Closed
Bug 1093196
Opened 10 years ago
Closed 7 years ago
reschedule HSTS and HPKP automatic updates to run daily, and be visible on treeherder
Categories
(Infrastructure & Operations Graveyard :: CIDuty, task, P5)
Infrastructure & Operations Graveyard
CIDuty
Tracking
(Not tracked)
RESOLVED
FIXED
People
(Reporter: keeler, Assigned: aobreja)
References
Details
Attachments
(3 files)
1.77 KB,
patch
|
kmoir
:
review+
aobreja
:
checked-in+
|
Details | Diff | Splinter Review |
1.79 KB,
patch
|
Details | Diff | Splinter Review | |
116.77 KB,
image/png
|
Details |
The HSTS and HPKP automatic update scripts aren't quite fool-proof yet (see e.g. bug 1092606), and they occasionally break the build. It's particularly a bummer when this happens since they're currently scheduled to happen on Saturdays, when nobody is around. Let's re-schedule for something like Thursday mornings.
Comment 1•10 years ago
|
||
What do you want to do, among things that are possible, when-not-if it loses a push race?
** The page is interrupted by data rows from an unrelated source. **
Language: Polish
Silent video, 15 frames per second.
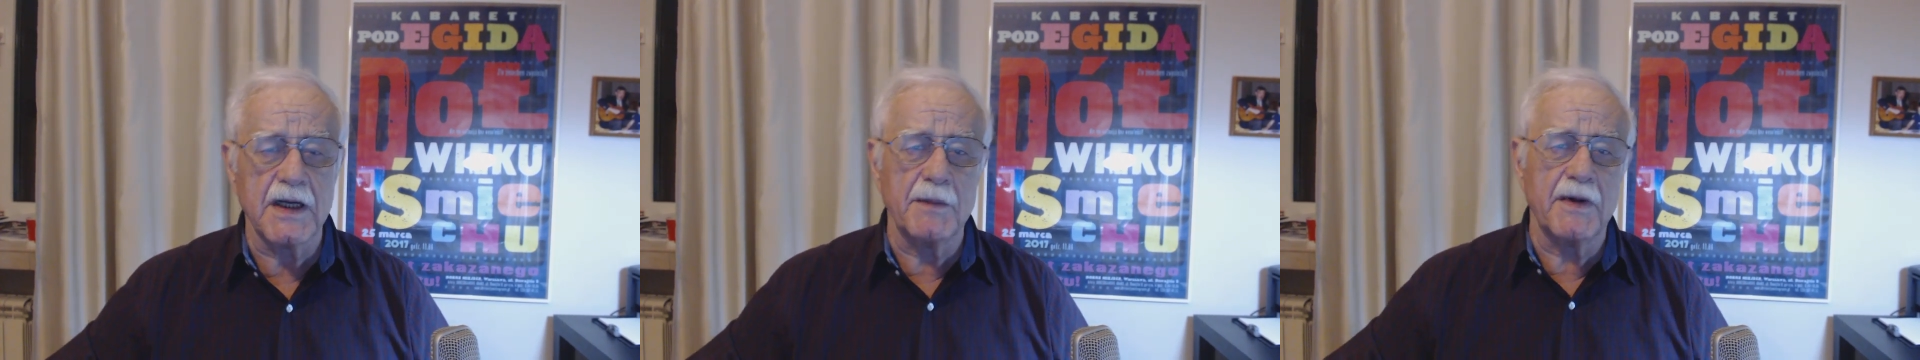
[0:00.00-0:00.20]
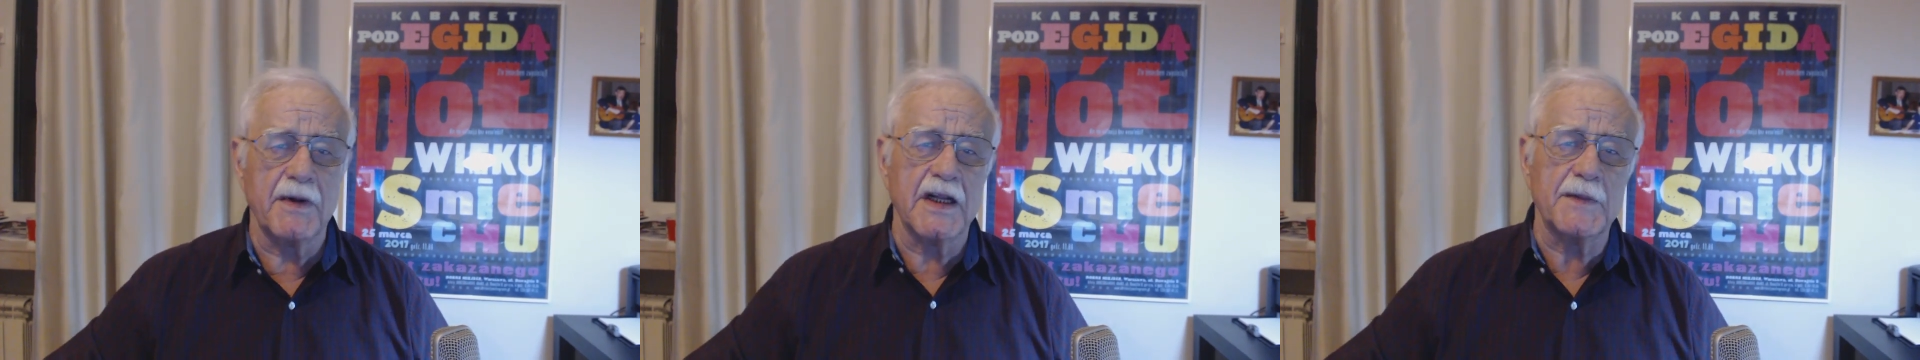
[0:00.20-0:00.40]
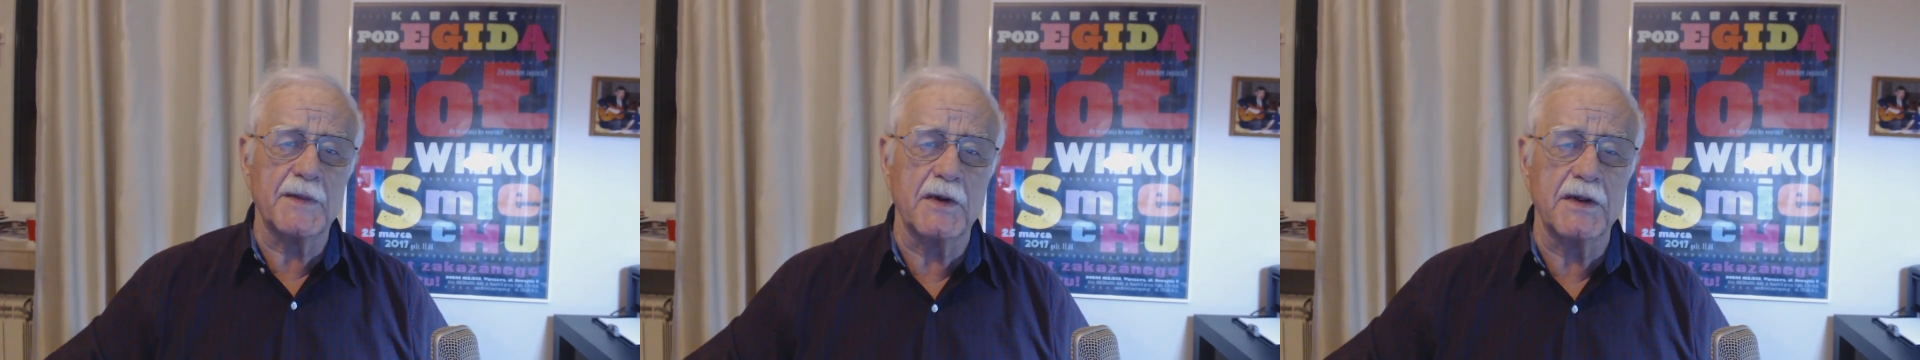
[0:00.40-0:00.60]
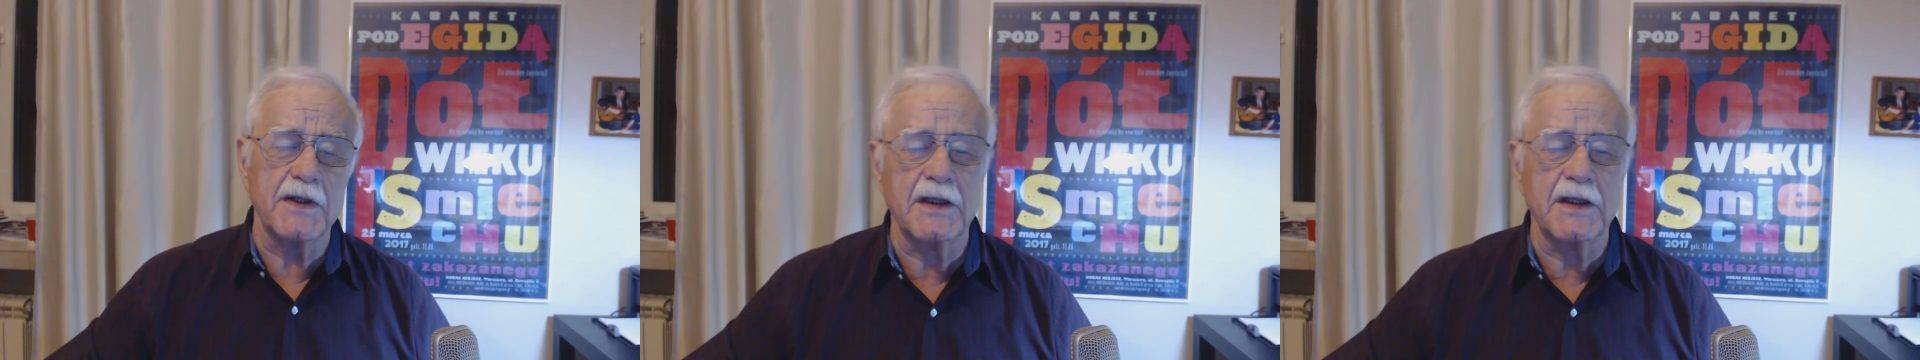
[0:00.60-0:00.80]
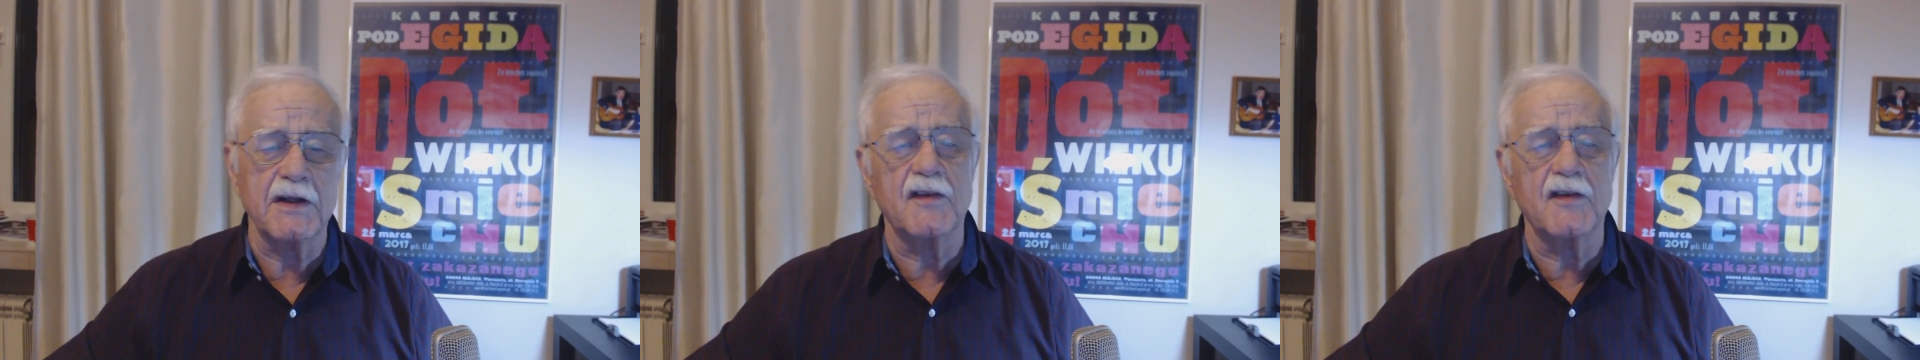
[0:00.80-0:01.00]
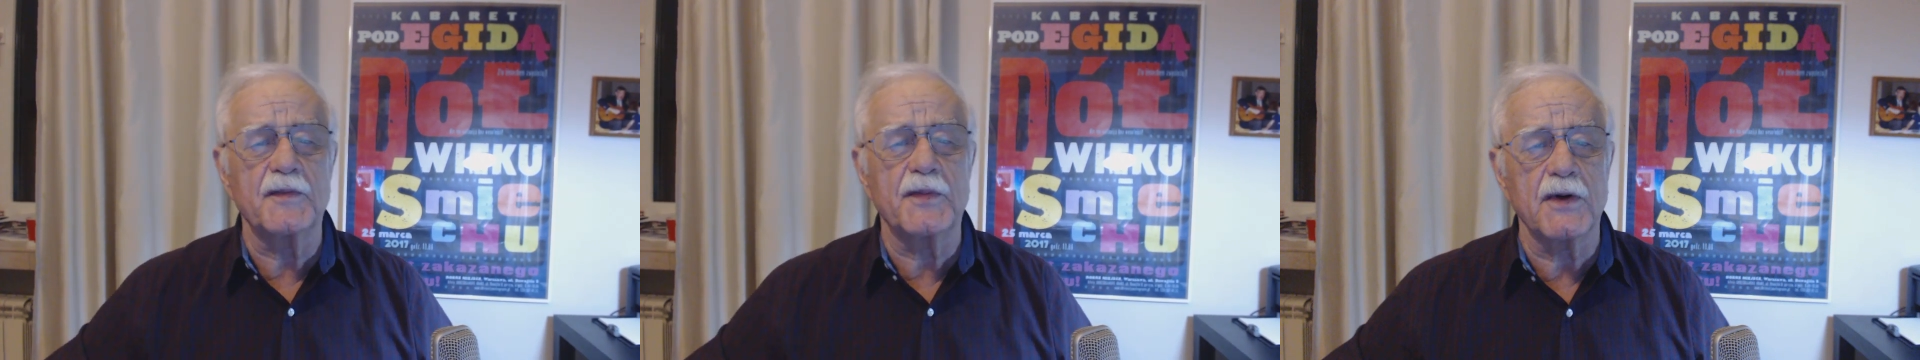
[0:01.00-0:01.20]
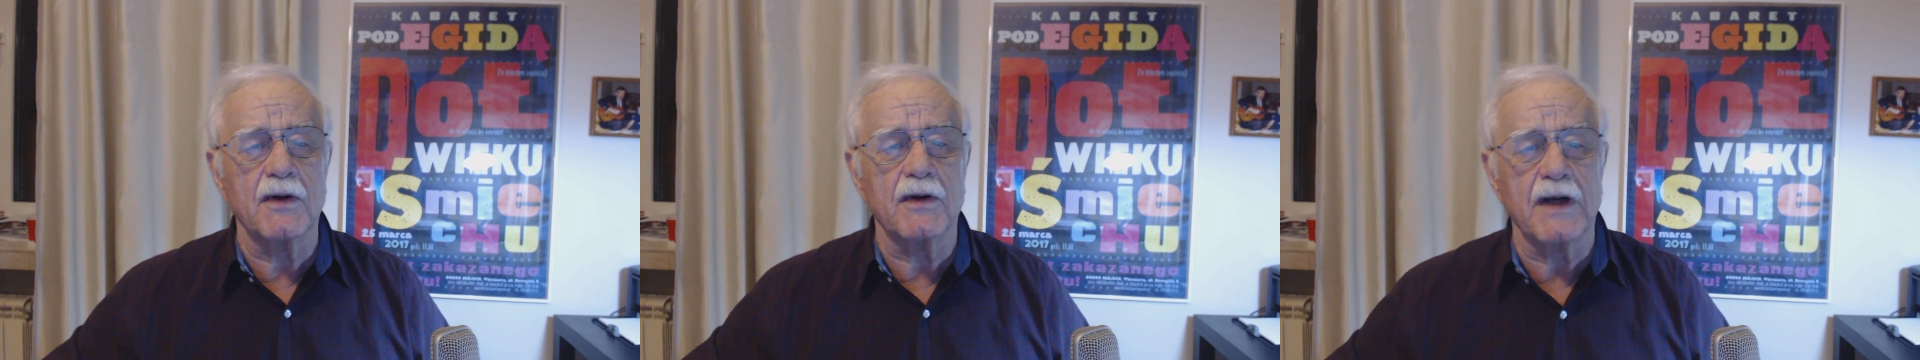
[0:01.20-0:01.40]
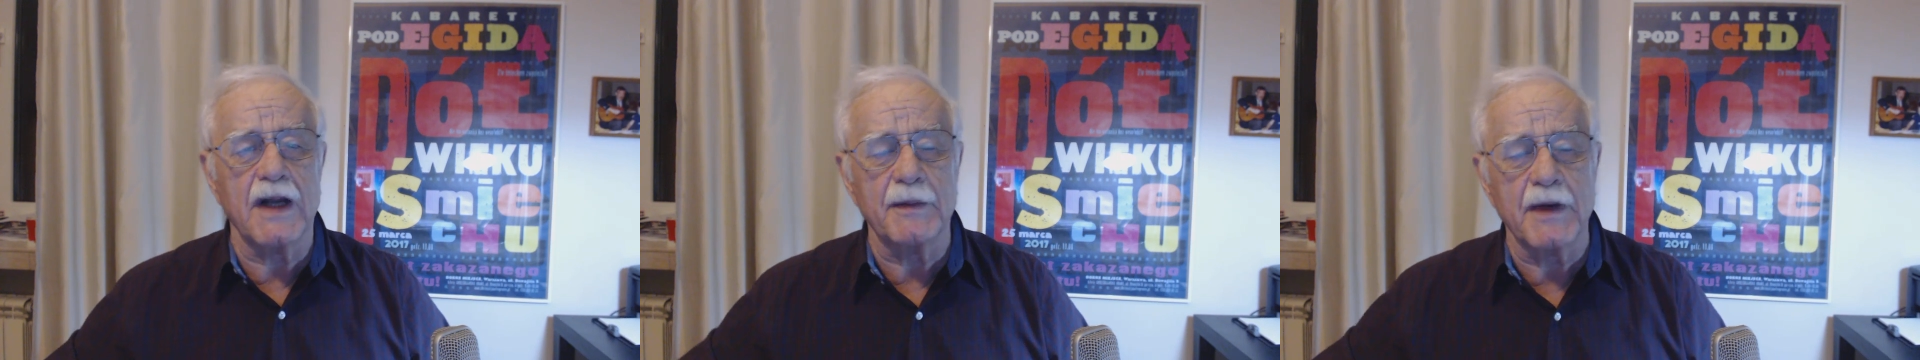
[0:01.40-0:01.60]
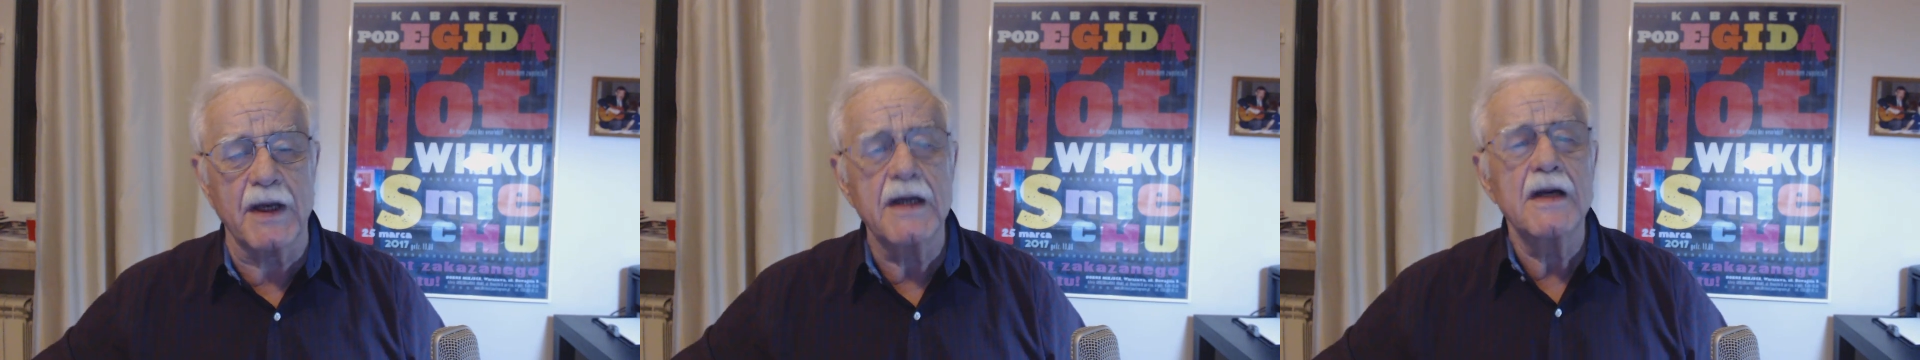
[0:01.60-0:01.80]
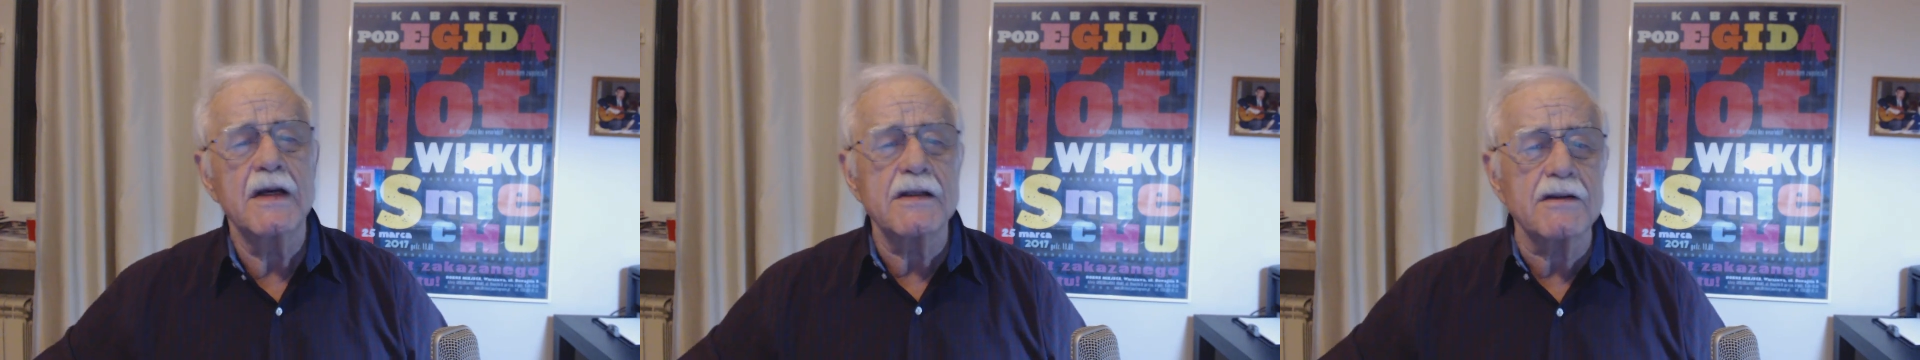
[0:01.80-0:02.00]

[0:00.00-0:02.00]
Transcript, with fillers: Kabaret pod egidą w programie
The reason they run Saturday morning is because nobody wants to write the code to deal with someone else pushing between the time the updater pulls and when it pushes.
![]() |
Reporter | |
Comment 2•10 years ago
|
||
The scripts update files that only they touch (i.e. normally no human-initiated commit touches those files). If there's a push between the time the scripts check out and when they check in, in the majority of cases an automatic merge should be successful. If not, they can abandon the attempted changes and send an email that they failed or something.
![]() |
Reporter | |
Comment 5•8 years ago
|
||
Sure, we could (note that the HSTS updater takes on the order of an hour (the HPKP updater is faster)).
Flags: needinfo?(dkeeler)
Comment 6•8 years ago
|
||
OOC, why do they check in this error log? https://dxr.mozilla.org/mozilla-central/source/security/manager/ssl/StaticHPKPins.errors
Would those be better as logs in the Treeherder job?
![]() |
Reporter | |
Comment 7•8 years ago
|
||
Yeah - as long as they're accessible somewhere, I don't think we need to check (either of) the error logs in.
Updated•8 years ago
|
Summary: reschedule HSTS and HPKP automatic updates for Thursday mornings (PST) or something → reschedule HSTS and HPKP automatic updates to run daily, and be visible on treeherder
Updated•8 years ago
|
Component: General Automation → Buildduty
QA Contact: catlee → bugspam.Callek
Comment 8•8 years ago
|
||
That's a bit of a problem with our plans for autoland, in that we want to never have merges when we "merge" autoland to m-c, which requires that there not be anything on m-c which isn't on autoland below the merge point, so having this land on m-c every day would require that it happen at a time when a sheriff is available to merge it to autoland, and then autoland couldn't be merged back until after that push, or whatever push above it has backed out everything busted, had finished PGO builds.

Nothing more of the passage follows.